Community Manager
You wouldn't provide new software to users without proper support. The case must be made that you can't do the same with social environments. It's not a skill that's been widely understood until quite recently, however *community management* has begun to move to the forefront of discussions about enterprise social computing as the use of social tools begins to climb the maturity curve. Now community management is increasingly proving not just useful but a critical component of Enterprise 2.0 efforts despite an often vague understanding of what it is and where it should be situated in the org chart.
Community management itself can be sensitive subject in the social media arena. Some believe that to be authentic and to grow properly online communities should be as completely self-organized and "unmanaged" as possible. In this vision they should be free of corporate heavy-andedness or even immediate business requirements, thereby allowed to grow organically and naturally to fruition without the chill of censorship or excessive expectation. In this view, as the utility of things like PCs, e-mail, and computer networks became self-evident, workers naturally found all sorts of good uses for them, and the same goes for social tools.

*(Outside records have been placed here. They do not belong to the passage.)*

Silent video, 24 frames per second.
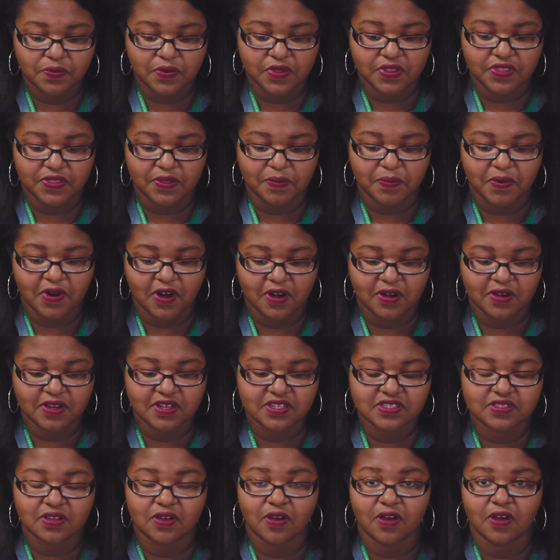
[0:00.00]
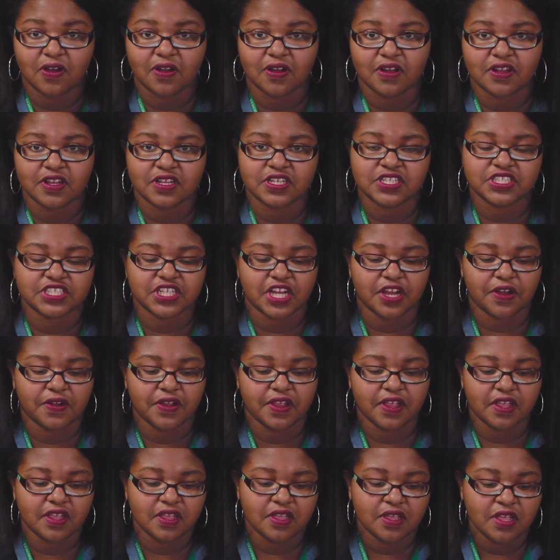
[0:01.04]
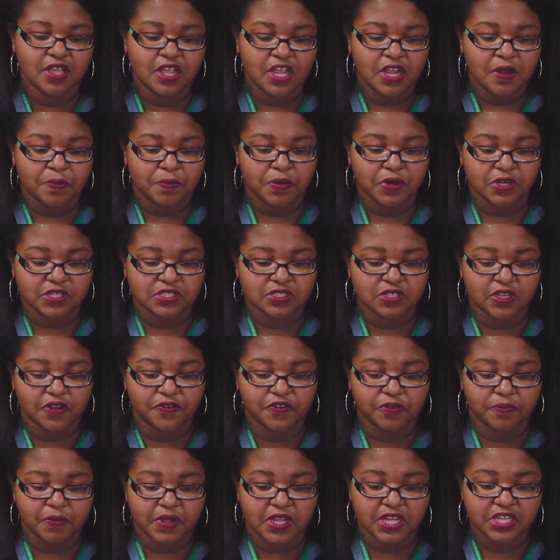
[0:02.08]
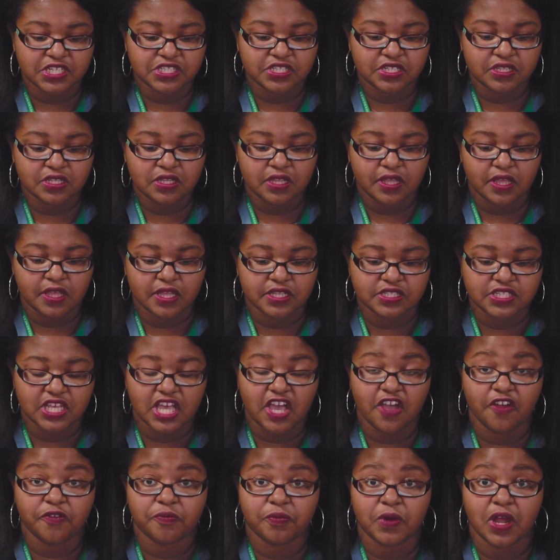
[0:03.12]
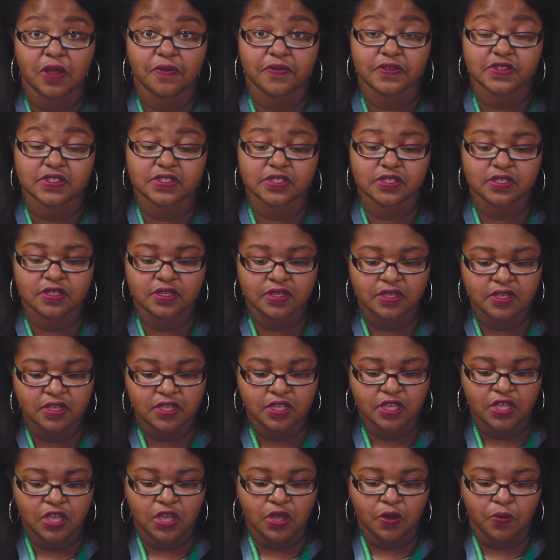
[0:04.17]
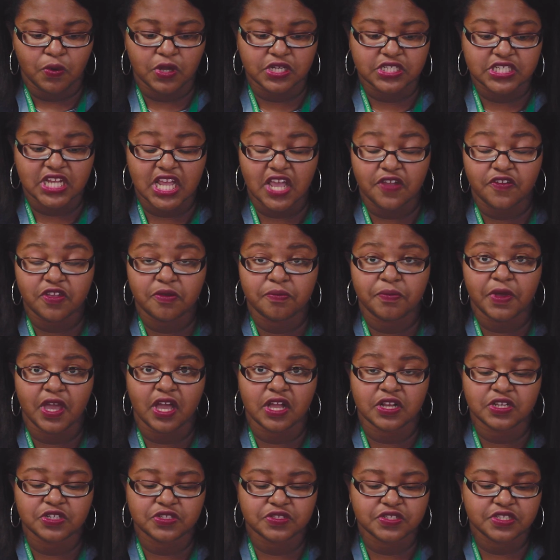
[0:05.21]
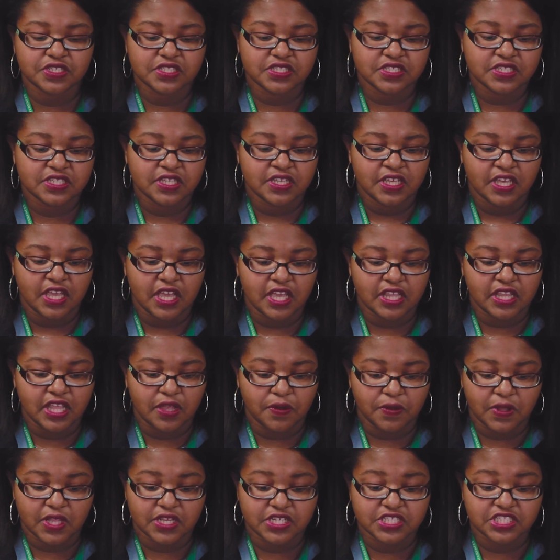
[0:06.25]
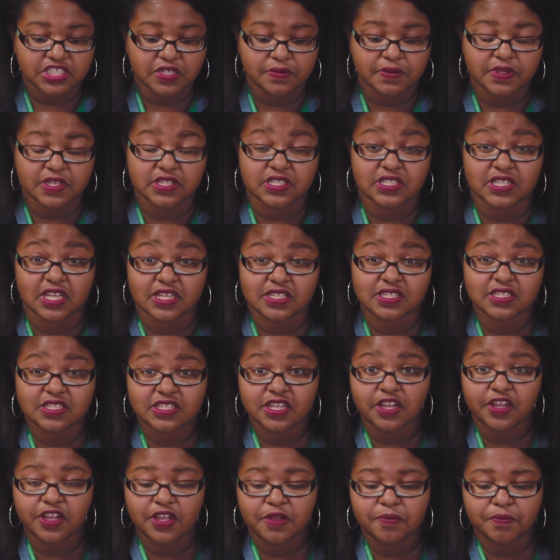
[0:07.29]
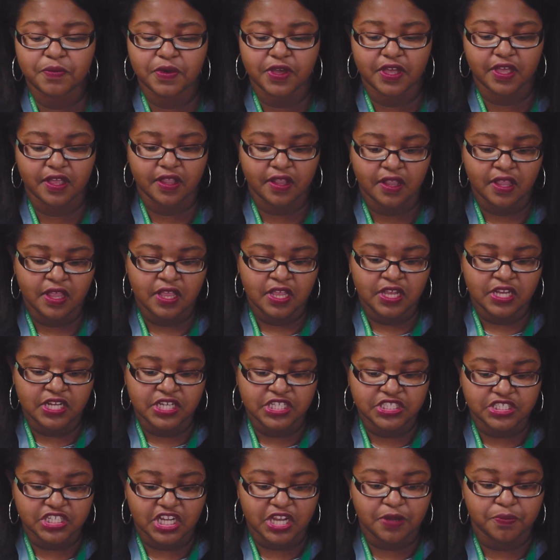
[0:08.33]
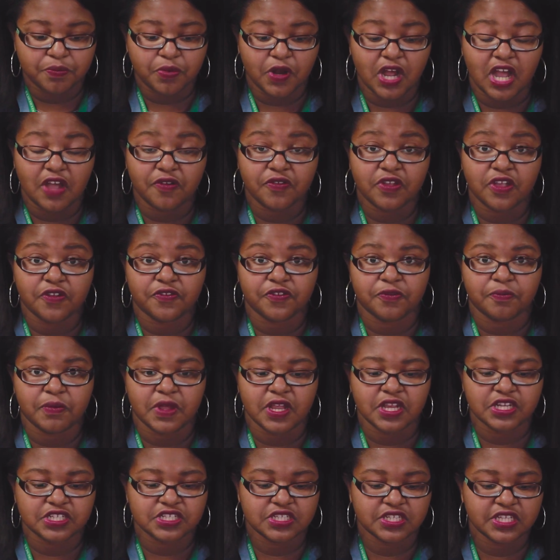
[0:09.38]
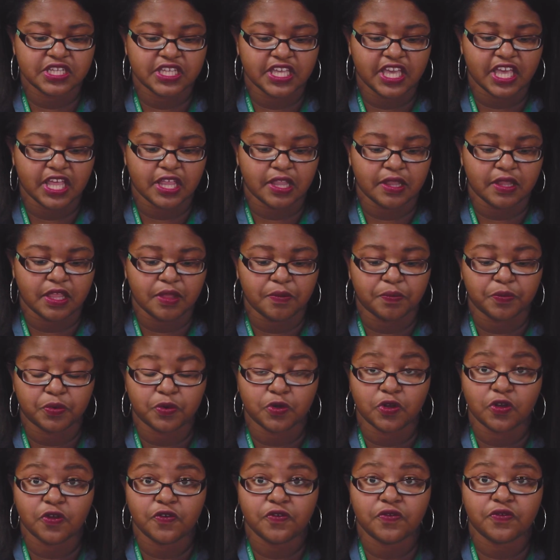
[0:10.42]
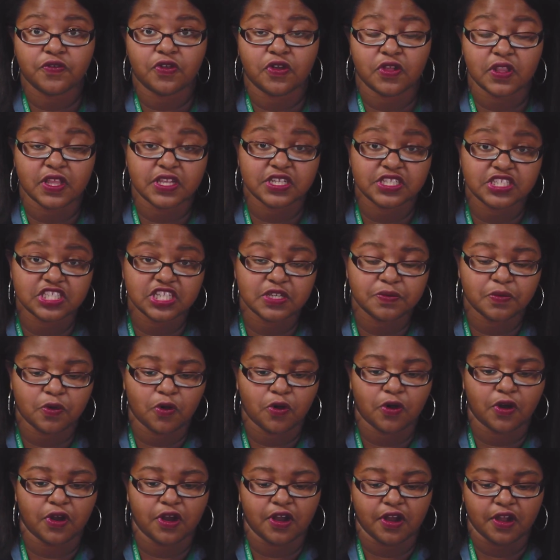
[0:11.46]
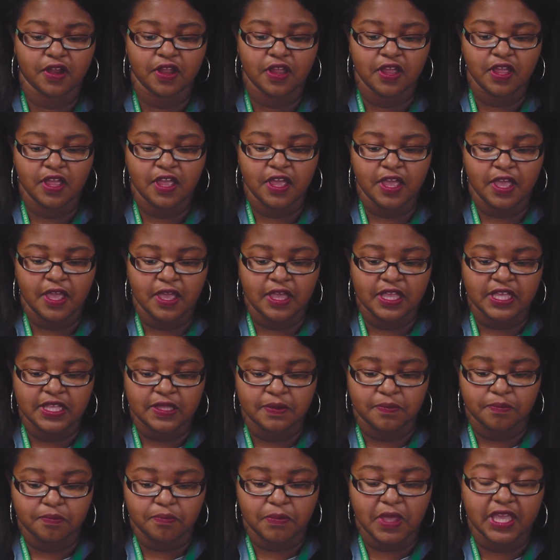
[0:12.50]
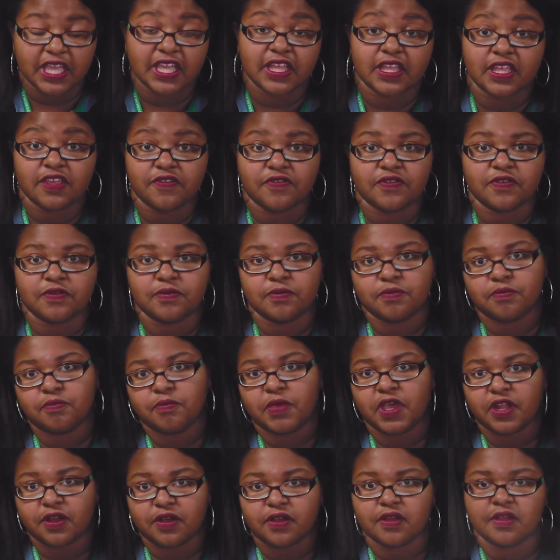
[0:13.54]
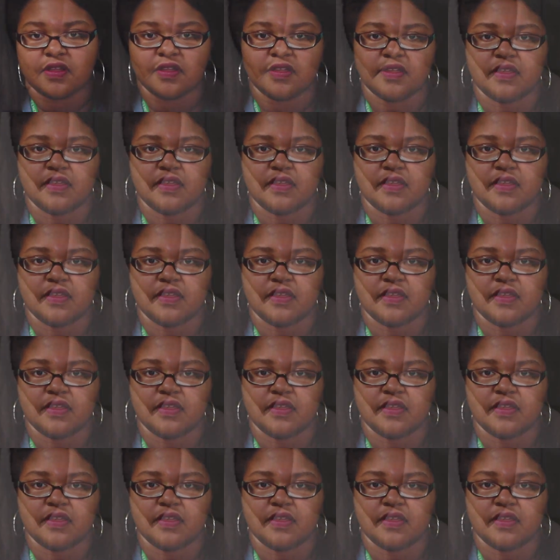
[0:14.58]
with the partners on sharing personal information and to have privacy, which having boundaries in a relationship is necessary, but sharing private information can improve your relationship or make it even better.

Others believe that there must be some central oversight as well as guidance and support to accomplish anything useful with social software, especially in a business context. This view prescribes the need to actively deal with any potential risks such as inappropriate use, low return on investment, and lack of alignment with business goals. In other words, the business must also have a seat at the community table while helping it ensure the effort has what it needs to succeed.
While the whole idea of Enterprise 2.0 has at its source crowdsourcing and peer support/interaction - some times users just need guidance and support. Users will have questions. You need someone worrying about the right help content, seeding discussions, guiding users as they ask questions. And in fact, you don't just need one community manager, but a solid network of community managers. So yes, we have one ?community manager' so to speak (actually several of us share the role) but then many ?chief champions'... No matter how easy a tool is to use, there are still those that have questions and need ?community coaching'.
Though the act of community management has been taking place since the advent of online conversations going back to newsgroups, open source development projects, and discussion forums, it's only now starting to get serious attention as a technique for managing social collaboration within organizations.
what exactly does a community manager do? A lot as it turns out. While in my experience there's been a challenge in even determining where the community management function should reside (IT help desk, customer service, corporate communications, HR, learning, etc.) it is a skill that sits right at the cross roads of many different essential functions. Those who engage in it must be competent in everything from the social tools themselves to budgeting, marketing, project management, recruiting, evangelism, and more. A community manager must be a true jack of all trades.
Here is what we are seeing this year around the nurturing and development of social collaboration in the enterprise. These will likely be the successful factors with Enterprise 2.0:
- Make a strong and early case for community management resources.
- Management will actually be a larger component of total cost of ownership in an Enterprise 2.0 effort over time. Ultimately, you wouldn't put new tools out to users without proper support.
- Select versatile, effective, positive communicators that have social media competency as community managers.
- Technical skills, organizational skills, willingness to learn, good verbal and written skills, and emotional intelligence are all traits of a good community manager.
- Measure your community.
- Most people generally manage to what they measure. If you aren't looking at overall levels of participation, growth rate of new members, making lists of the recently disengaged and following up on them, etc. then you aren't managing your social environment.
- Now community management staffs tend to be small and overworked, with too many types of tasks to do that no small group could all be strong at.
Community management is likely to mature fairly quickly as a discipline and begin, like any professional, to branch out into specific areas of knowledge. Plan for this and identify which skills your staff is best at and beginning nurturing dedicated excellence, even if it's just by routing it to those who know better for now.